> _WHAT THE TASK ASKS_:
Write the listing below out again exactly, dropping the images.

=====

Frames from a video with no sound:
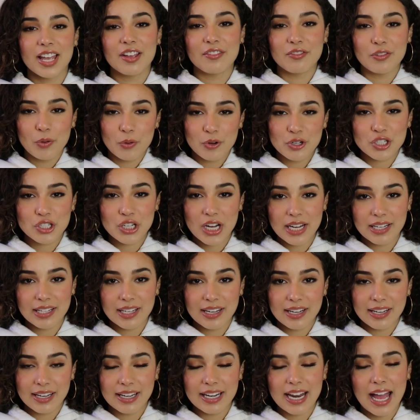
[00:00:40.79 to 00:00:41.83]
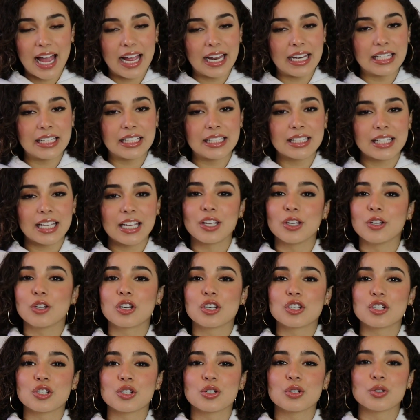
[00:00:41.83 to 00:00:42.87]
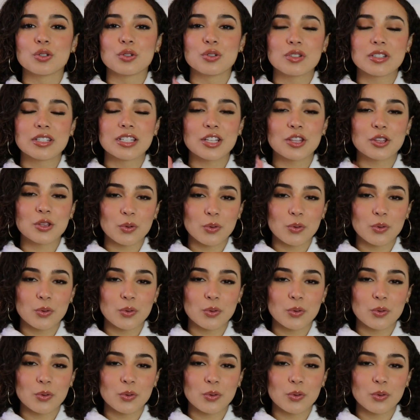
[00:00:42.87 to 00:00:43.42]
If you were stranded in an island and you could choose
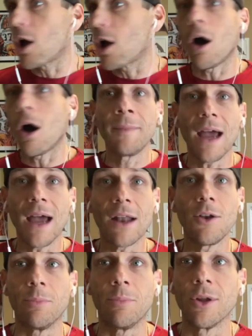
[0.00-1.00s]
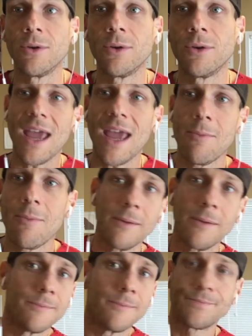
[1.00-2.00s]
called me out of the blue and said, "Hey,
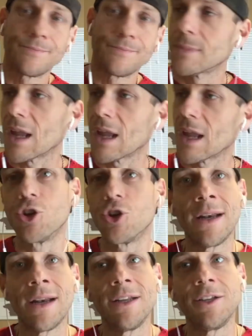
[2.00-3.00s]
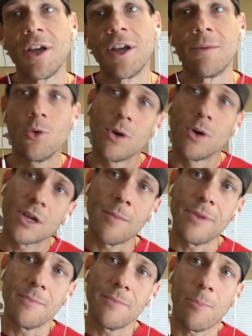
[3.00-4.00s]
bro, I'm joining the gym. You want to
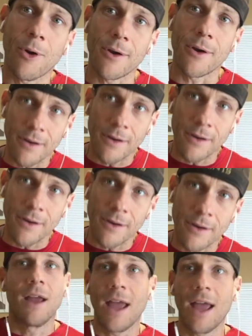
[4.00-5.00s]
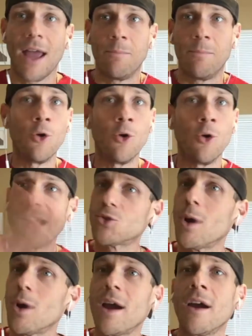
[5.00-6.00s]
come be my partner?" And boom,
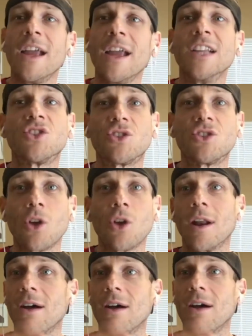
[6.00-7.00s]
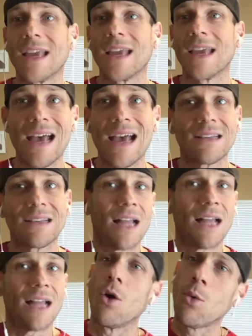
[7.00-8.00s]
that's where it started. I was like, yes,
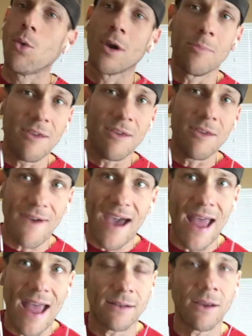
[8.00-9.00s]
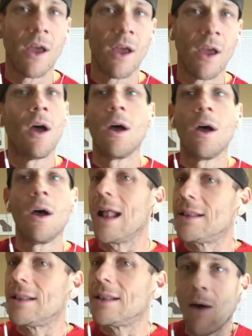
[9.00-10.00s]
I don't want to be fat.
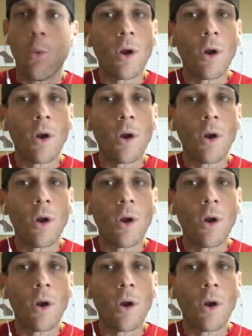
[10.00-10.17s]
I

=====

> _WRITTEN ANSWER_:
Frames from a video with no sound:
[00:00:40.79 to 00:00:41.83]
[00:00:41.83 to 00:00:42.87]
[00:00:42.87 to 00:00:43.42]
If you were stranded in an island and you could choose
[0.00-1.00s]
[1.00-2.00s]
called me out of the blue and said, "Hey,
[2.00-3.00s]
[3.00-4.00s]
bro, I'm joining the gym. You want to
[4.00-5.00s]
[5.00-6.00s]
come be my partner?" And boom,
[6.00-7.00s]
[7.00-8.00s]
that's where it started. I was like, yes,
[8.00-9.00s]
[9.00-10.00s]
I don't want to be fat.
[10.00-10.17s]
I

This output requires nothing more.